[Opening Data for this exercise section]
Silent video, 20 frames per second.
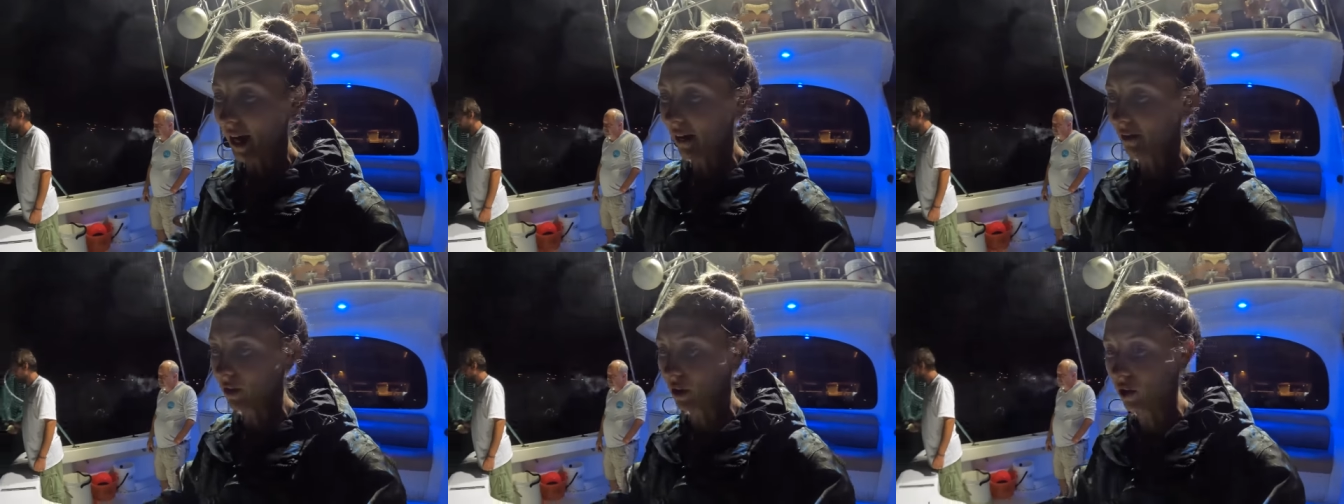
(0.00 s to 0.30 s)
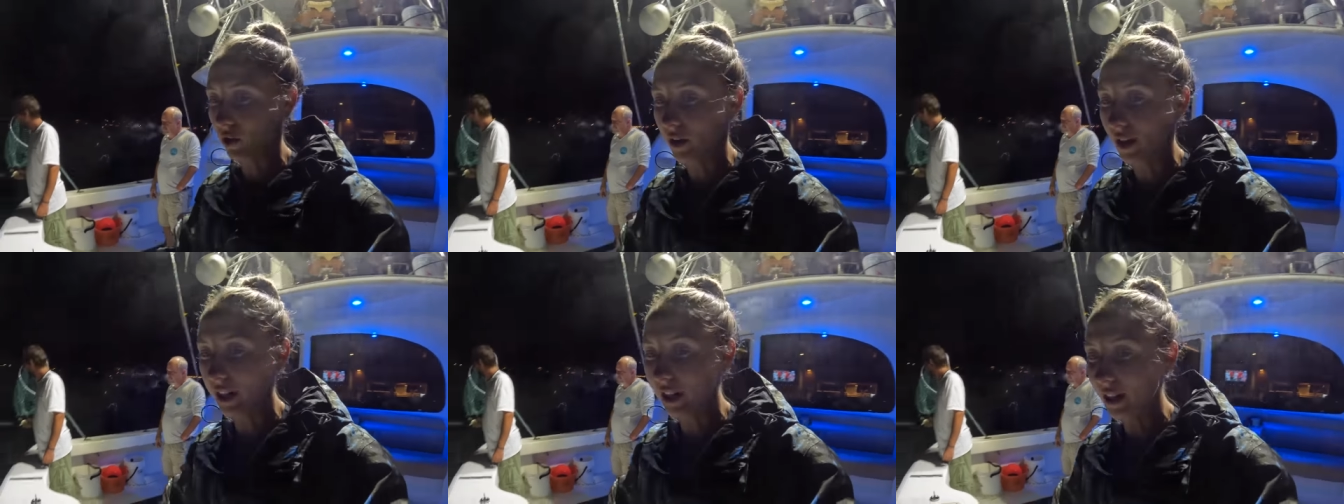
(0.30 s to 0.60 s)
have the
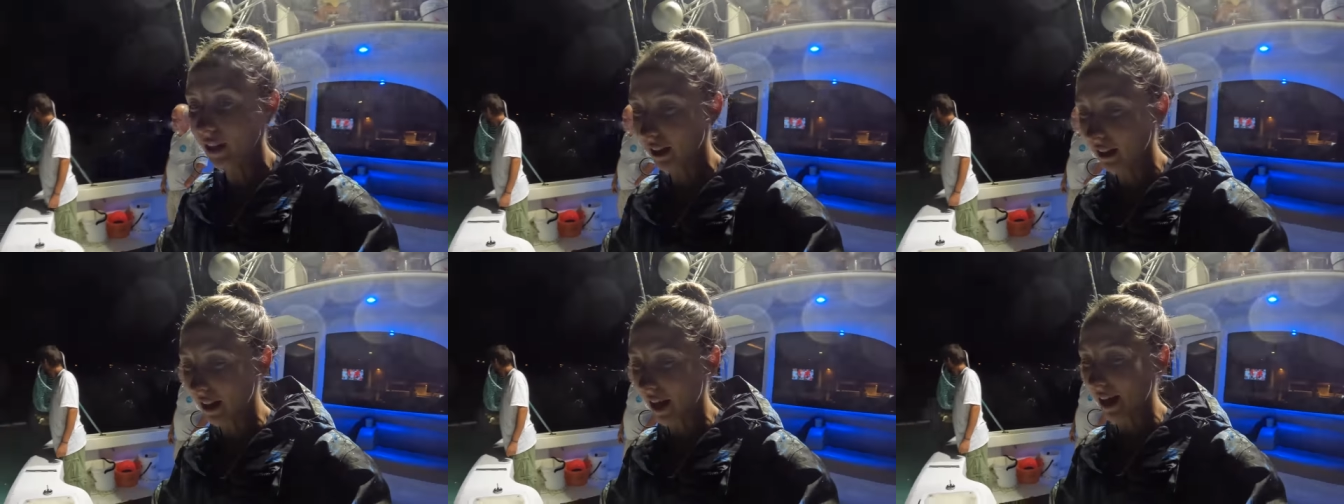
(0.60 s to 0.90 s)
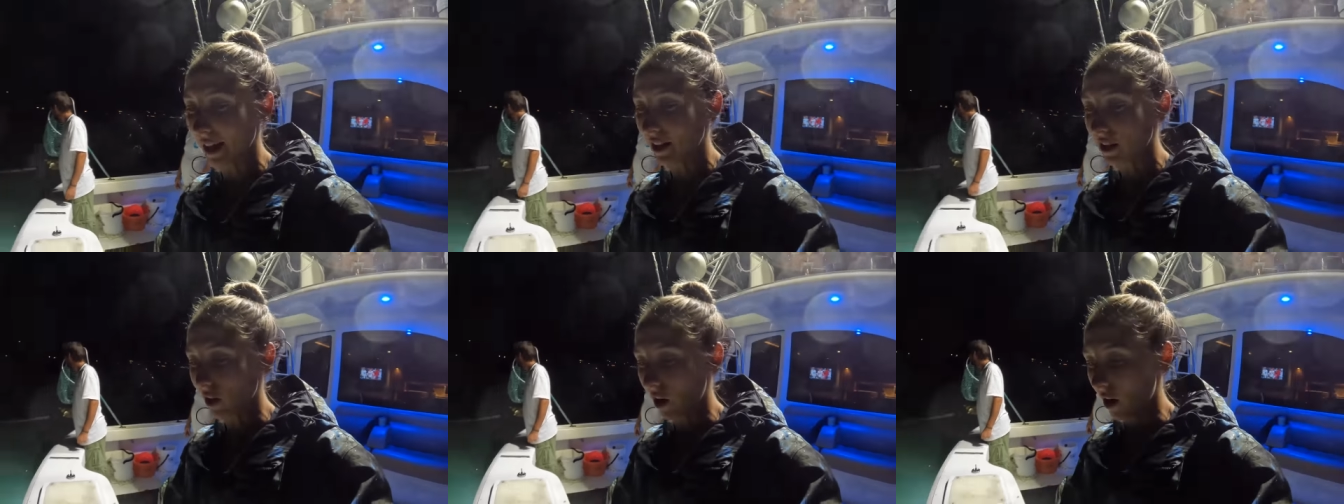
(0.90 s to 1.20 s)
green
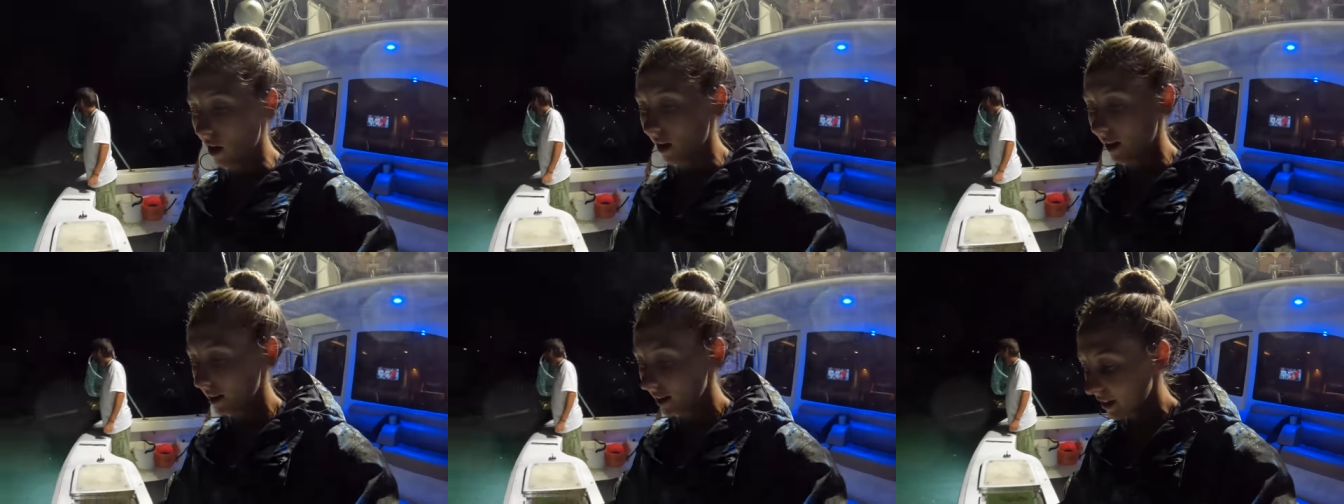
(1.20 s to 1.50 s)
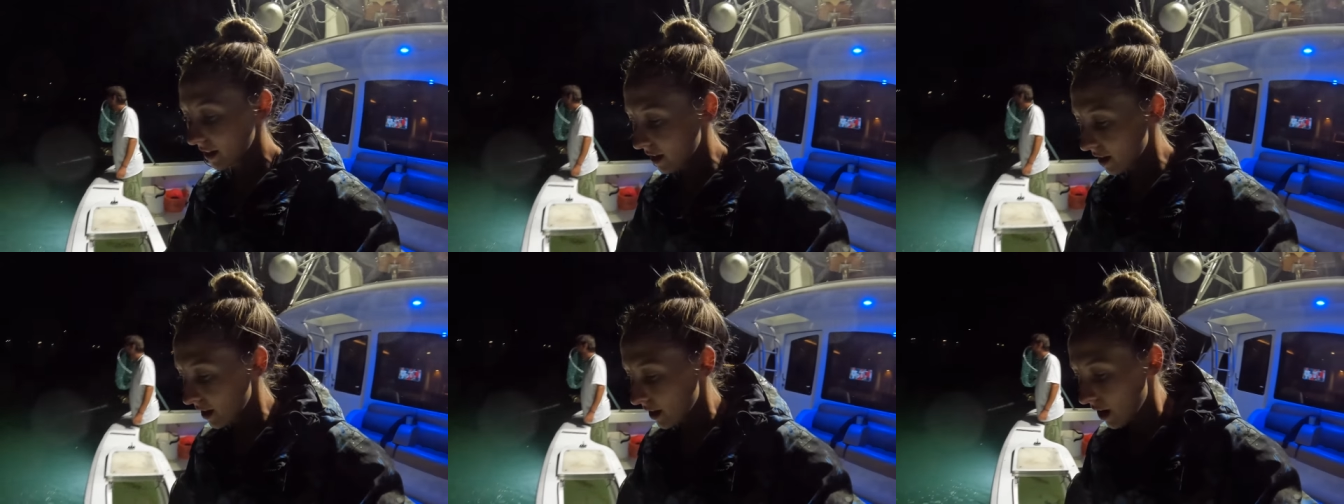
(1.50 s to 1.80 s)
lights on
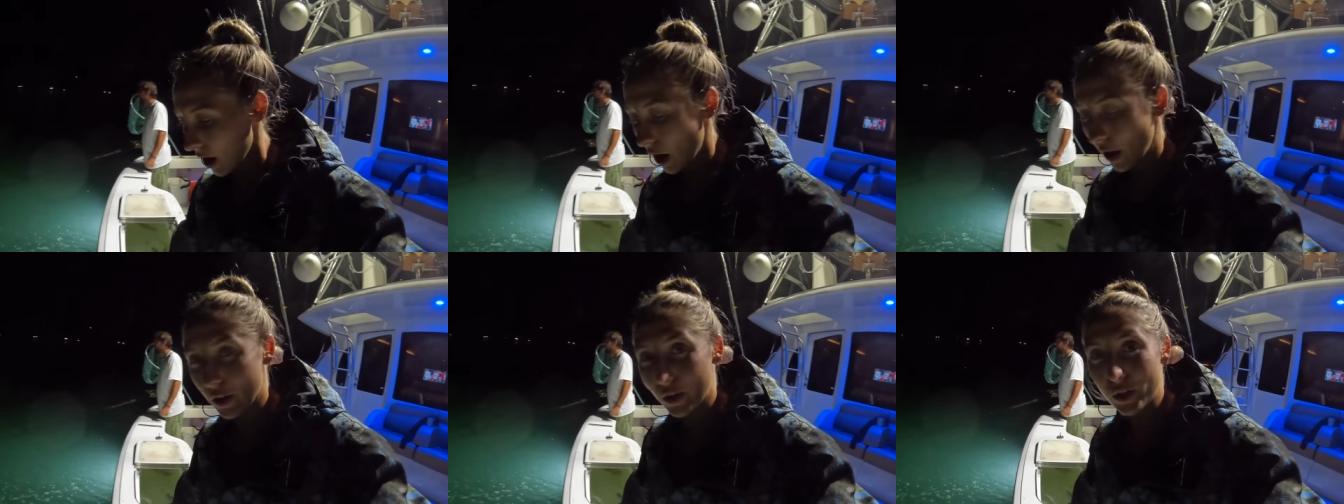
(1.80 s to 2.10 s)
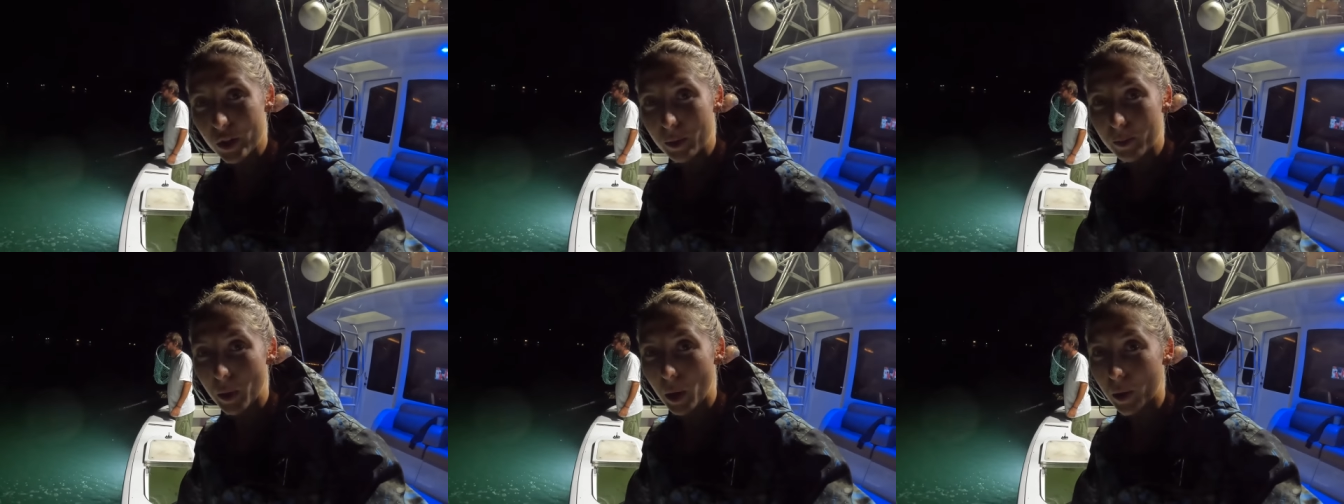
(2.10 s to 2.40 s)

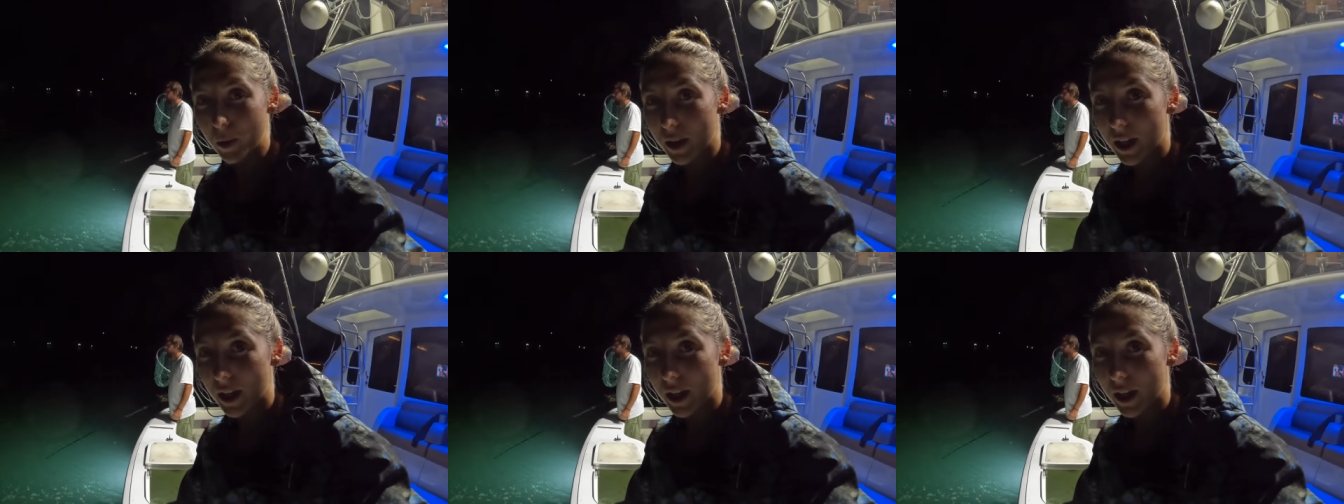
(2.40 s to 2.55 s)
under the boat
[Closing Data for this exercise section]
## [Exercise instructions]
Exactness is what counts here: copy each entry as given and omit its pictures.

## [Written response]
Silent video, 20 frames per second.
(0.00 s to 0.30 s)
(0.30 s to 0.60 s)
have the
(0.60 s to 0.90 s)
(0.90 s to 1.20 s)
green
(1.20 s to 1.50 s)
(1.50 s to 1.80 s)
lights on
(1.80 s to 2.10 s)
(2.10 s to 2.40 s)

(2.40 s to 2.55 s)
under the boat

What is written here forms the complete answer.